Friday, March 5, 2010

MQ's MQRFH2 Header and JMS

I've known about the MQRFH2 header used by WebSphere MQ for a long time. I was also aware of the problems this header can cause when exchanging messages between JMS and non-JMS based clients, and how to suppress use of the header by using targetClient=1 (MQJMS_CLIENT_NONJMS_MQ).

What I did not know before today however, is that if a JMS application receives a message not containing the MQRFH2 header, some basic JMS message properties like JMSDestination will not be available! This makes some sense since WebSphere MQ uses the MQRFH2 header to carry JMS specific data associated with the message. If you omit MQRFH2, only the properties that fit in the default MQMD header will be transmitted, the rest will be lost. (The WebSphere MQ documentation covers this in some detail.)

Still, for something basic like JMSDestination this came as a bit of a surprise since this property is set by the JMS service provider when sending the message and you expect it to be available when receiving that message, for instance to be able to do failover processing and send the message back to its original destination at some later time.


  1. Check out the latest version of WebSphere MQ. All of the message properties are available as JMS properties now. Also, you can have a JMS and a non-JMs program both subscribing to the same topic and both successfully receive messages that were put with RFH2 headers. This has all become largely transparent in v7.0.1.

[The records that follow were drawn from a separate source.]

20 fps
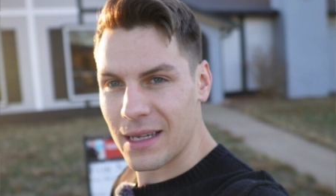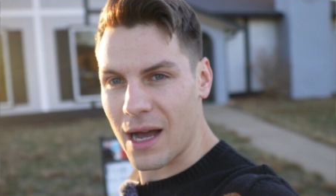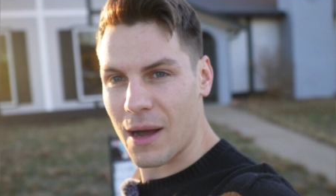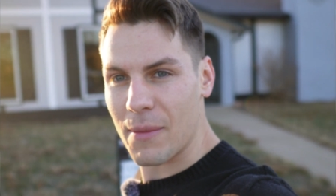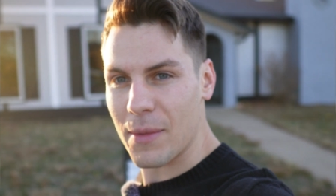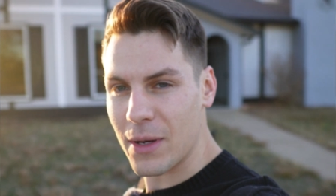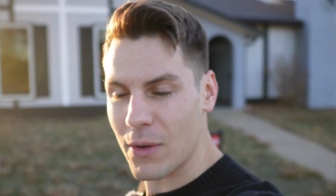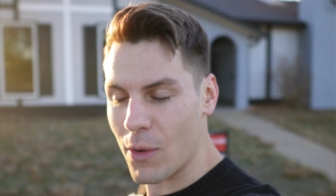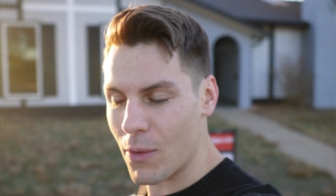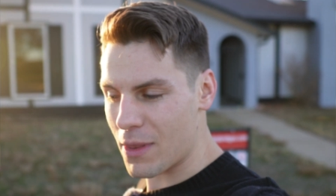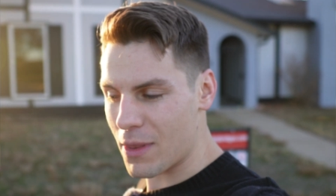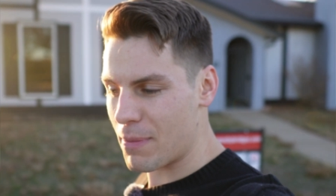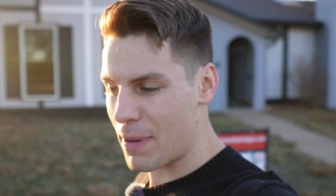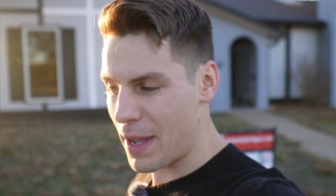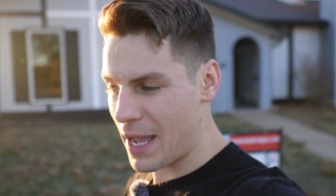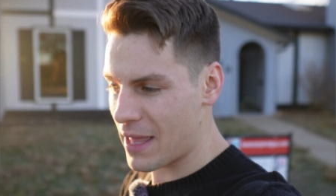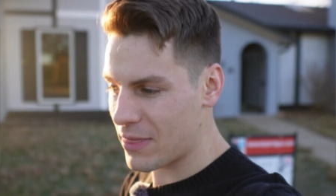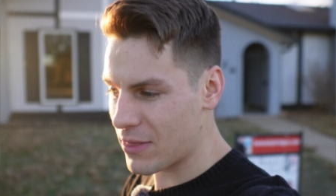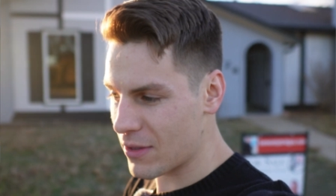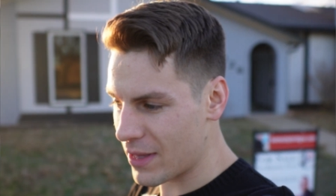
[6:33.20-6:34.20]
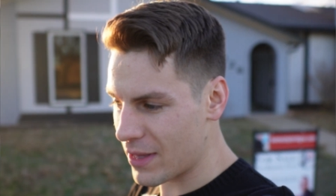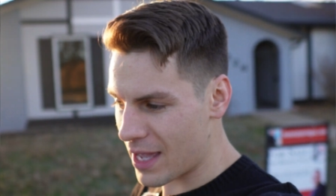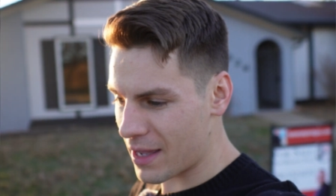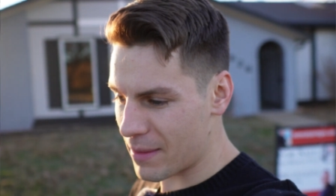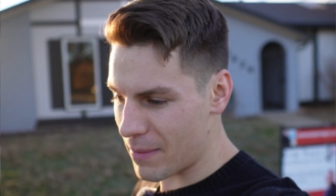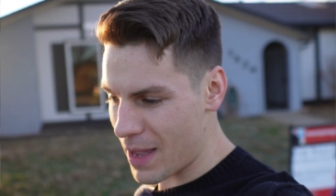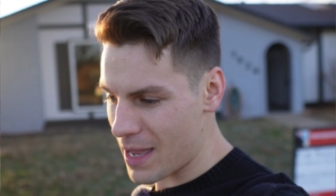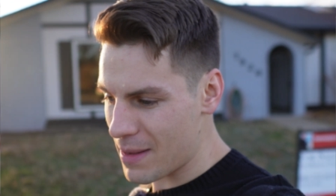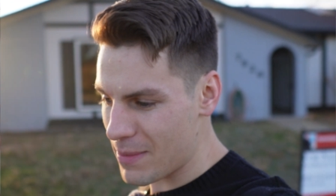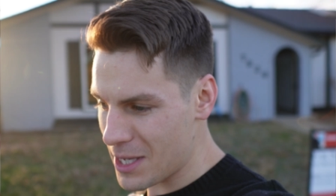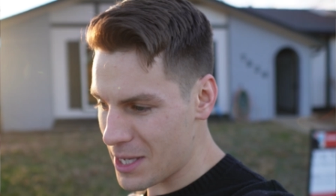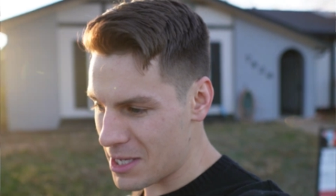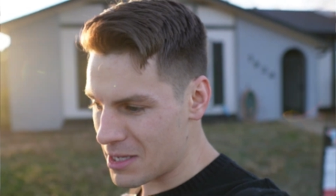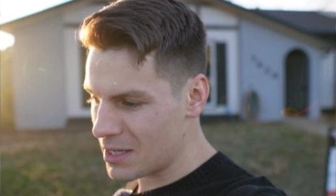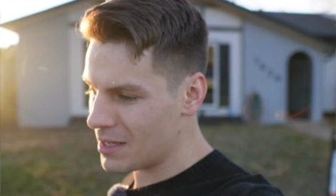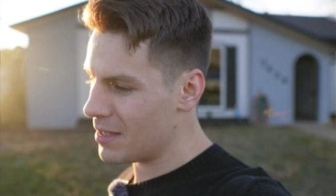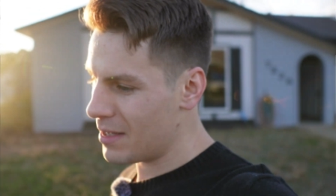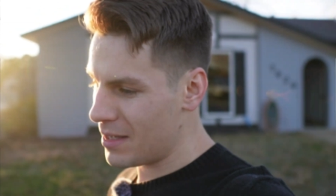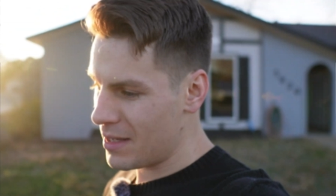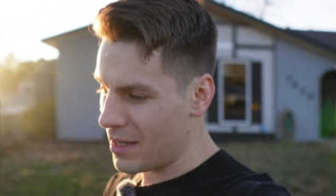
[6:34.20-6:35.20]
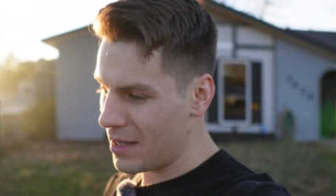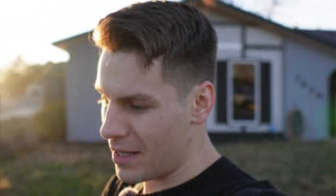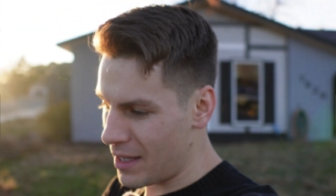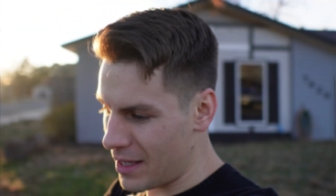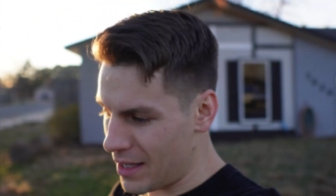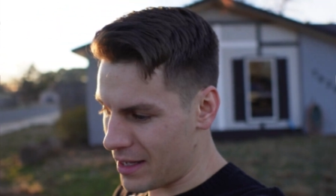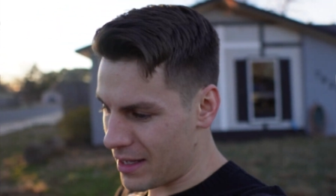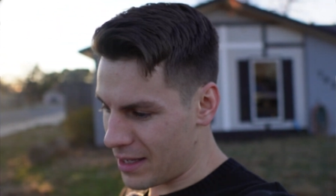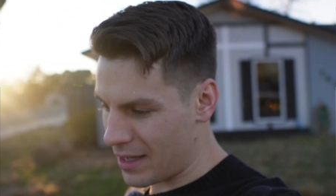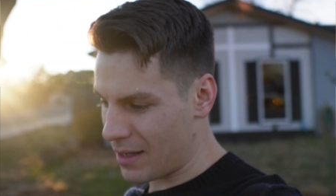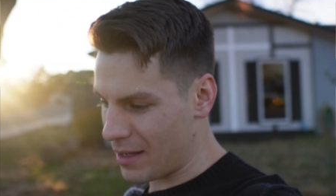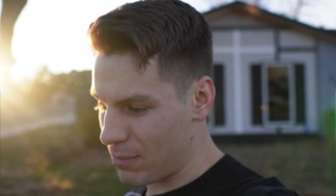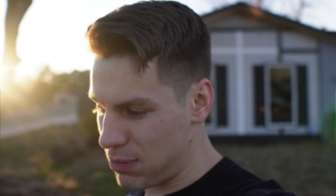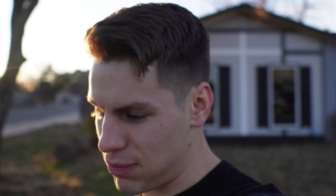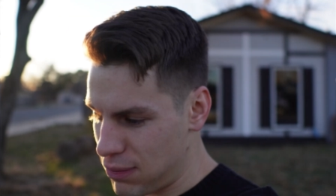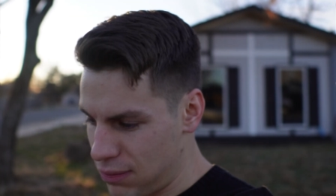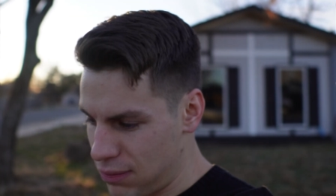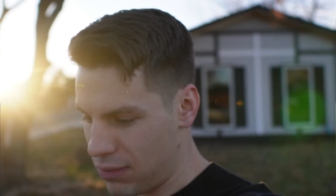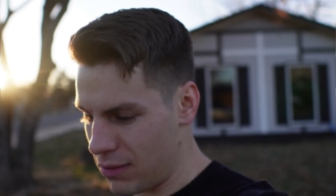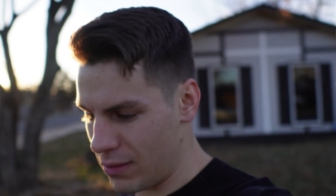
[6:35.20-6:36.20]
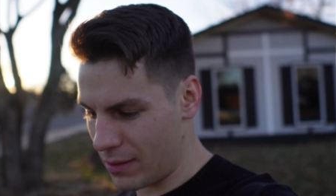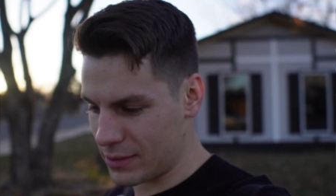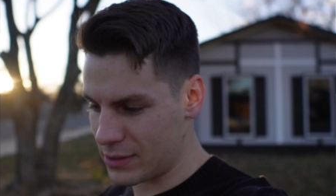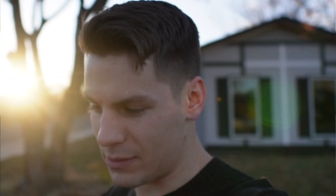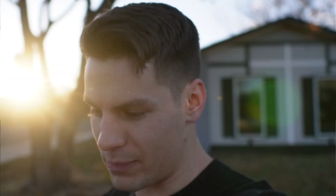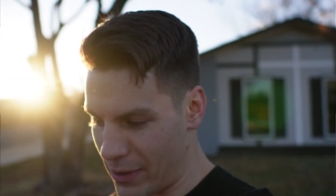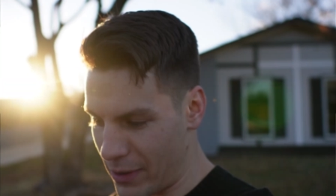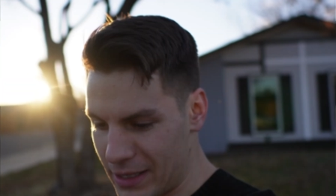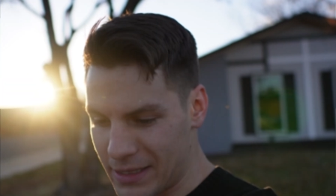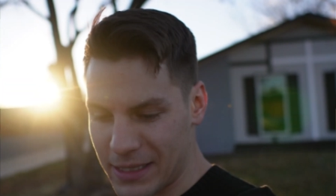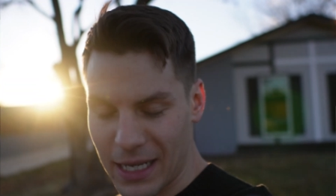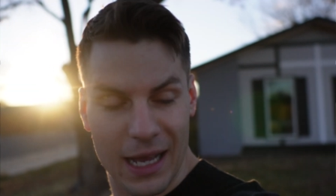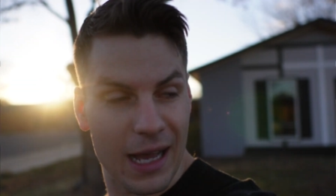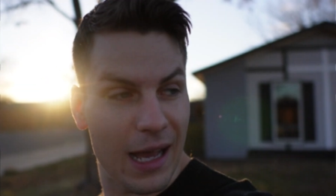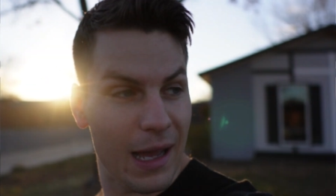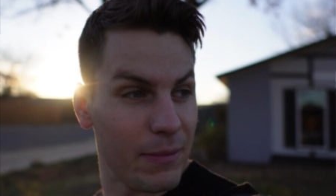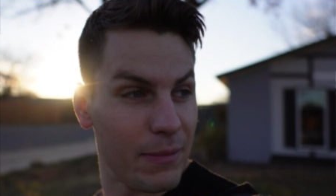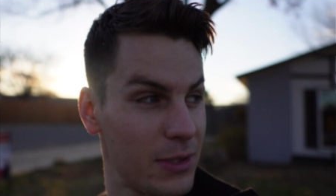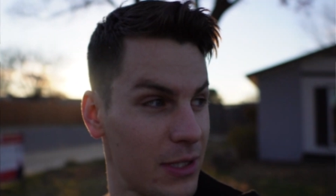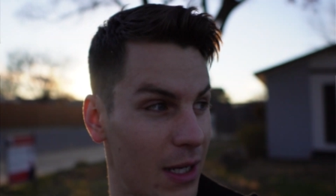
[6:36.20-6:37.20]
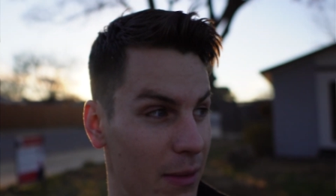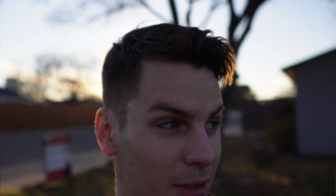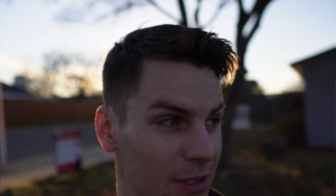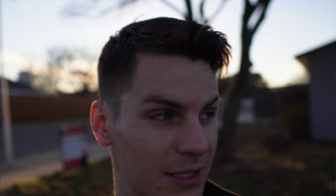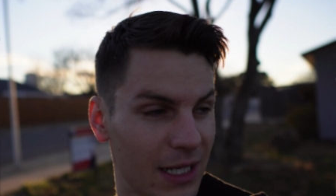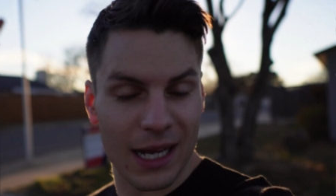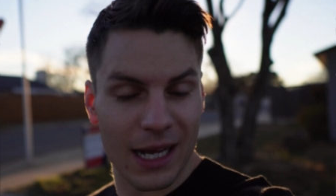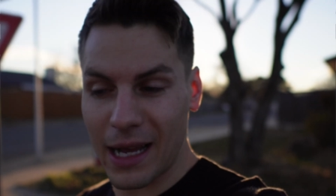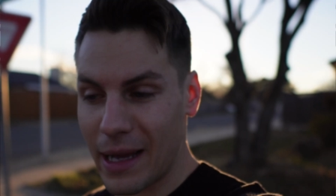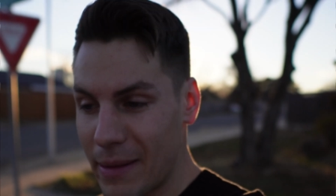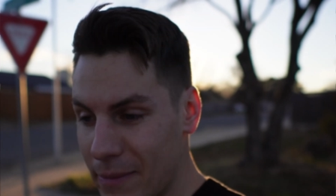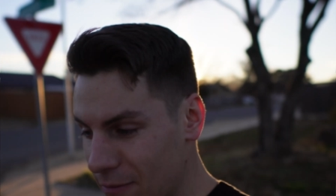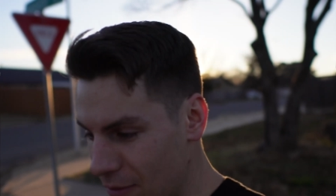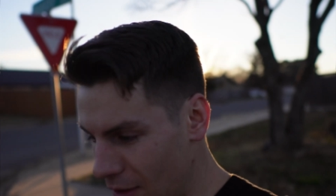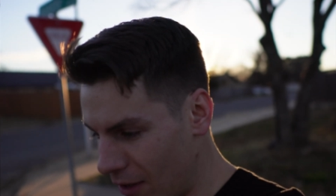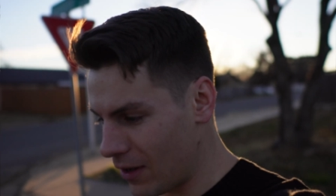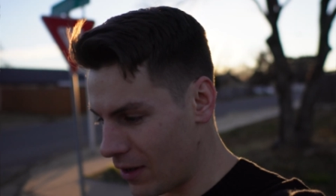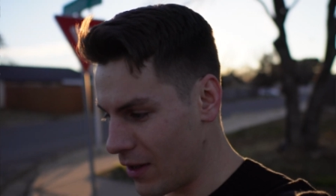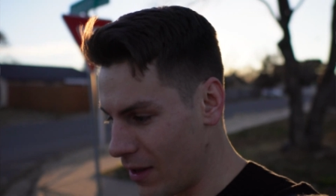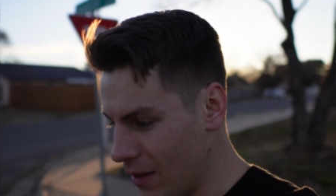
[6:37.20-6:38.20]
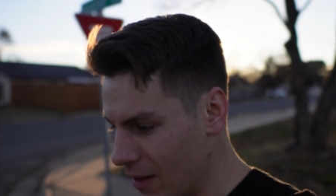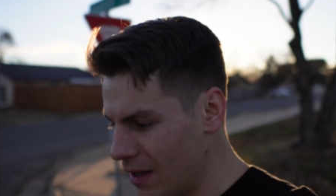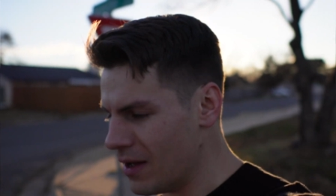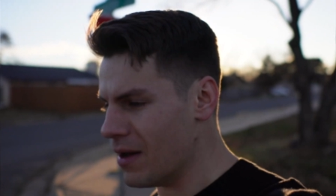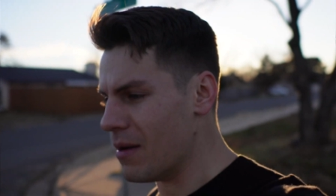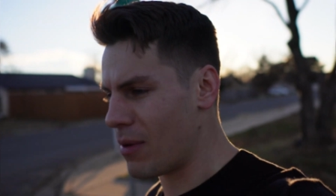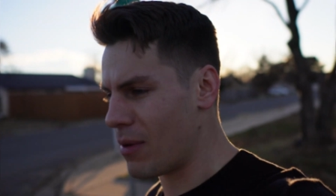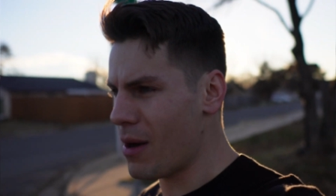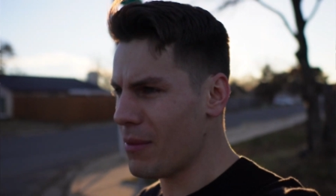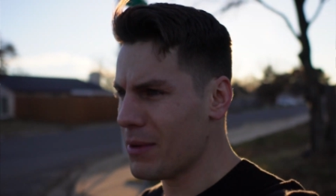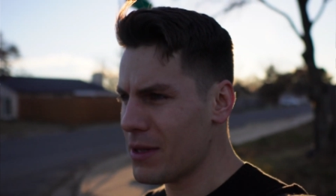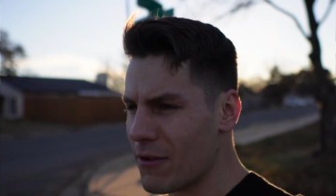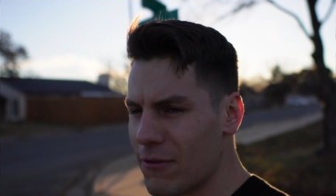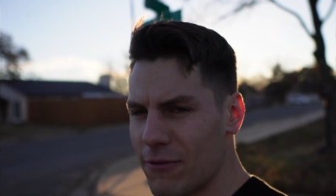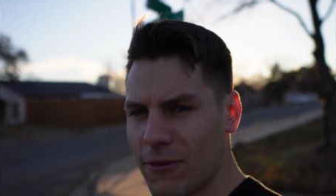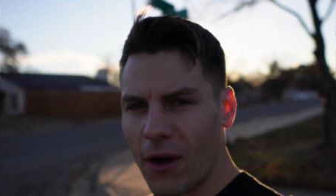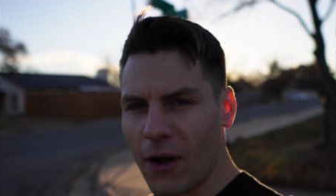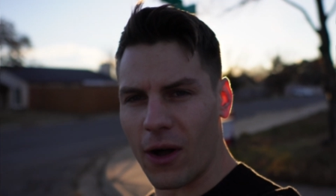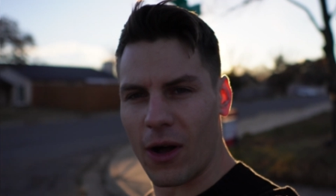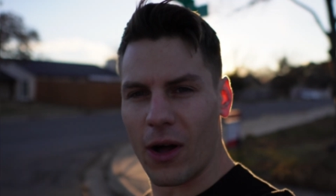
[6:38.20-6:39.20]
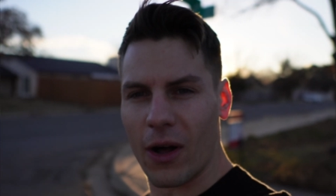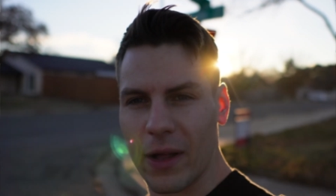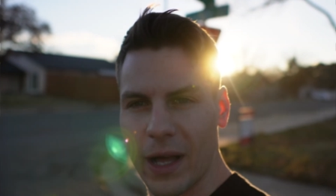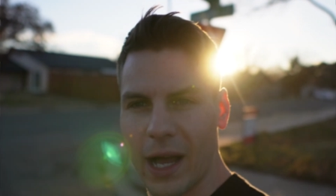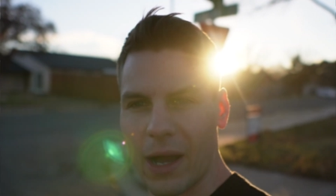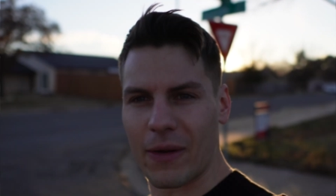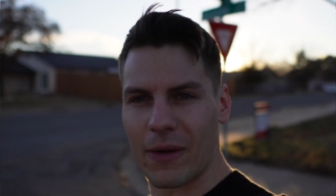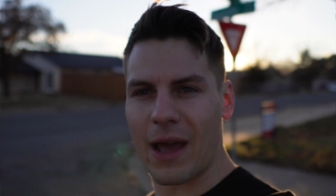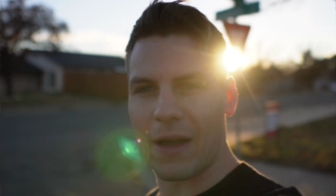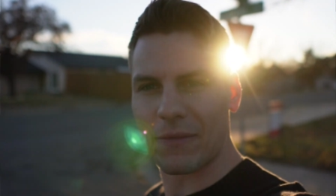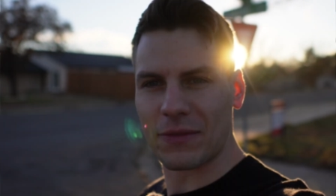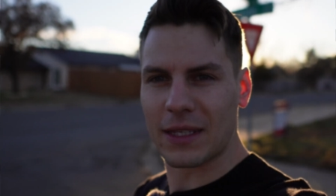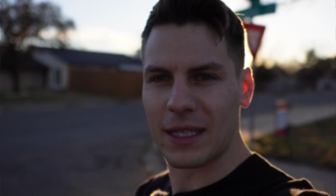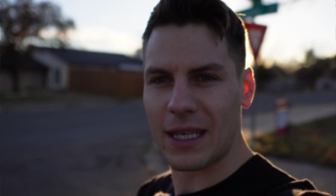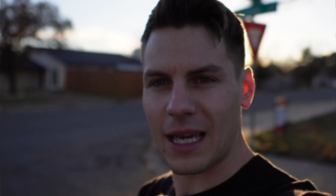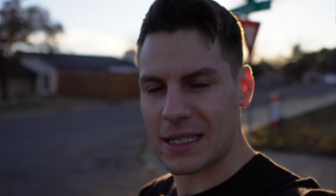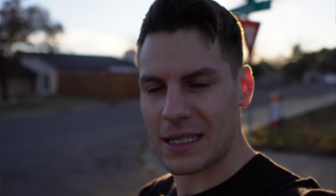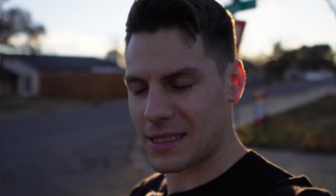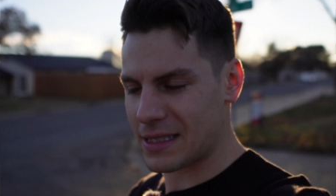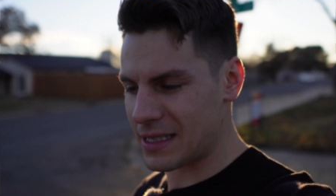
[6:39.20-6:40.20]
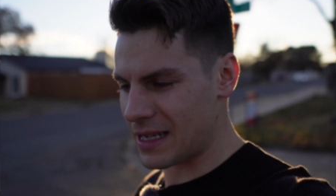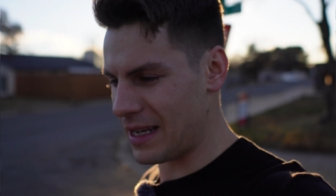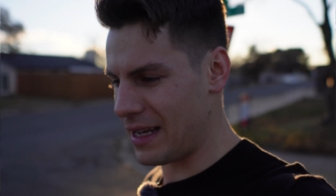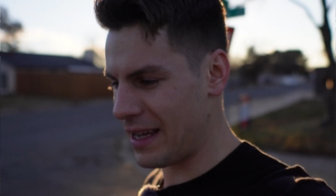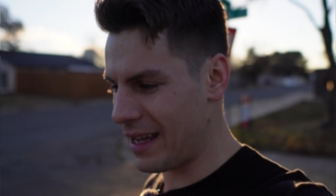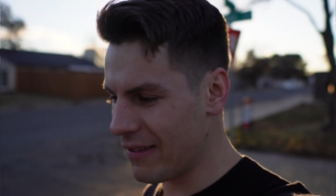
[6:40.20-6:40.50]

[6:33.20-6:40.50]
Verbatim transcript: Coming with Panther Lake maybe uh, springtime, summertime, fall, probably the fall, I would have to guess.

  2. Thanks for letting me know!
    We're indeed still on WebSphere MQ 6.0.

  3. I'm currently diagnosing an issue with a high-volume application that seems to reflect that MQRFH2 format messages incur a significant performance hit on the server side at high queue depths, in contrast to MQSTR format messages. Does this sound like a familiar "gotcha" ?

  4. We also have quite high volume queues that use messages with MQRFH2 headers, but haven't noticed any considerable performance overhead. Having said that, we also haven't done any side by side testing to see whether or not we could gain something by using plain MQSTR headers. So at least to me the MQRFH2 overhead is not a familiar gotcha.

  5. Just for perspective, by "high-volume" I'm referring to a queue where the volume is so high that it routinely backs up to a depth of 400,000 messages. Its at depths over 250,000 that the issue really raises its head - under that depth the performance is definitely better and less of an issue.